(Records contained in a dataset)

§

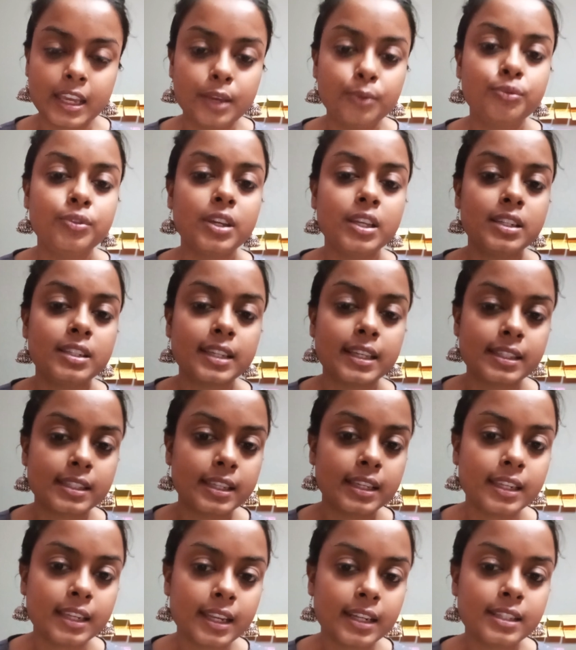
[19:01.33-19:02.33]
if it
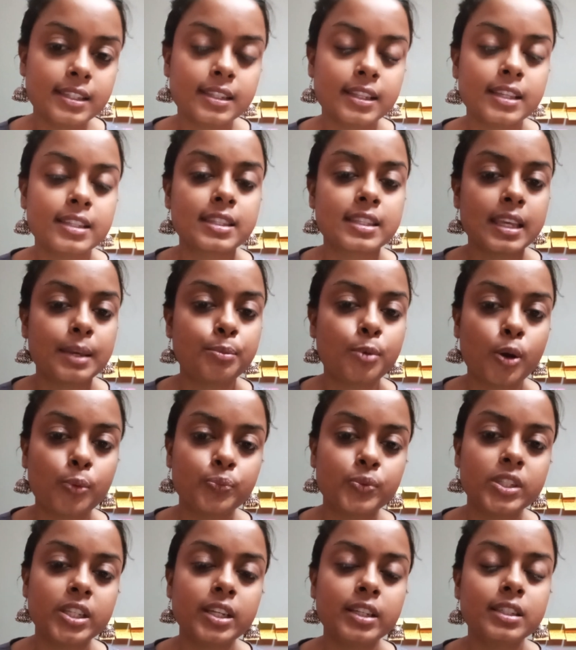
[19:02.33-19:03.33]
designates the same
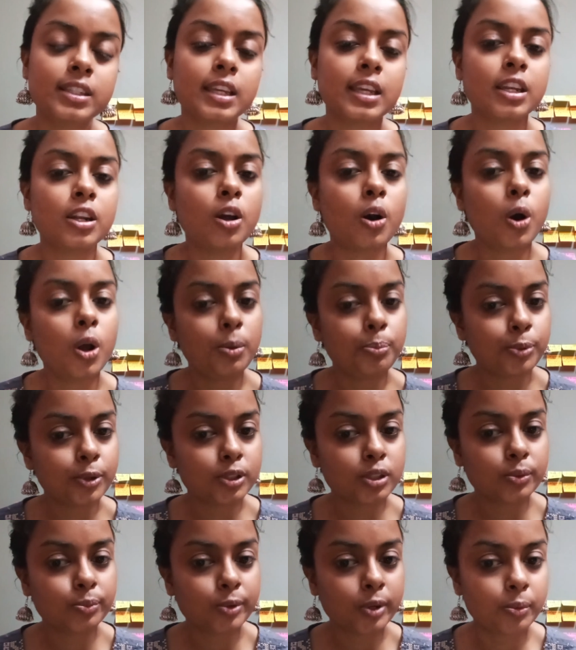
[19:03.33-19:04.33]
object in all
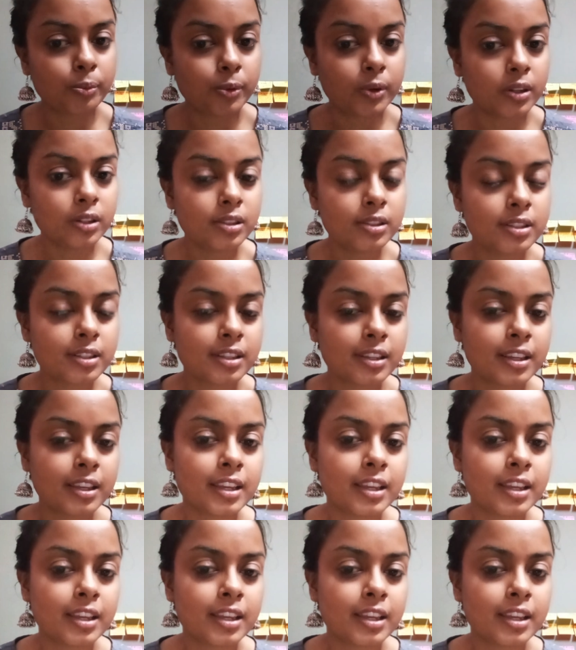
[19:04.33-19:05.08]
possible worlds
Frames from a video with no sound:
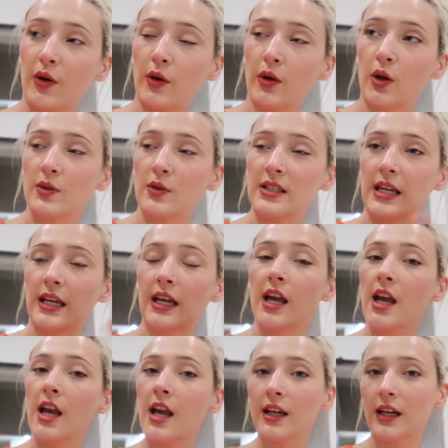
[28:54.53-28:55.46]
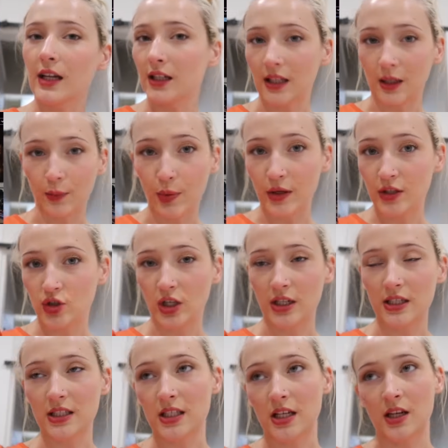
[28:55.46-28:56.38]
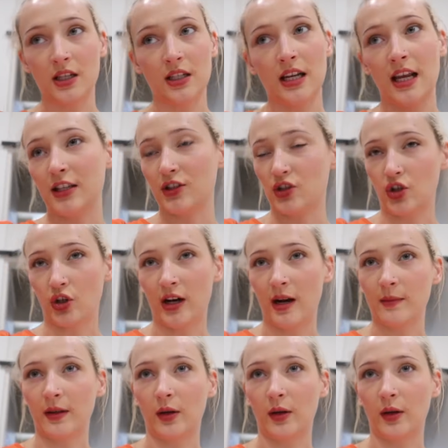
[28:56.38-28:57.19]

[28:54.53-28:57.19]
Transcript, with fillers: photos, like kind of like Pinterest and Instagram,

§

Retype exactly the lines from the one containing "[28:56.38-28:57.19]" through the last line of the records above, including both.

[28:56.38-28:57.19]

[28:54.53-28:57.19]
Transcript, with fillers: photos, like kind of like Pinterest and Instagram,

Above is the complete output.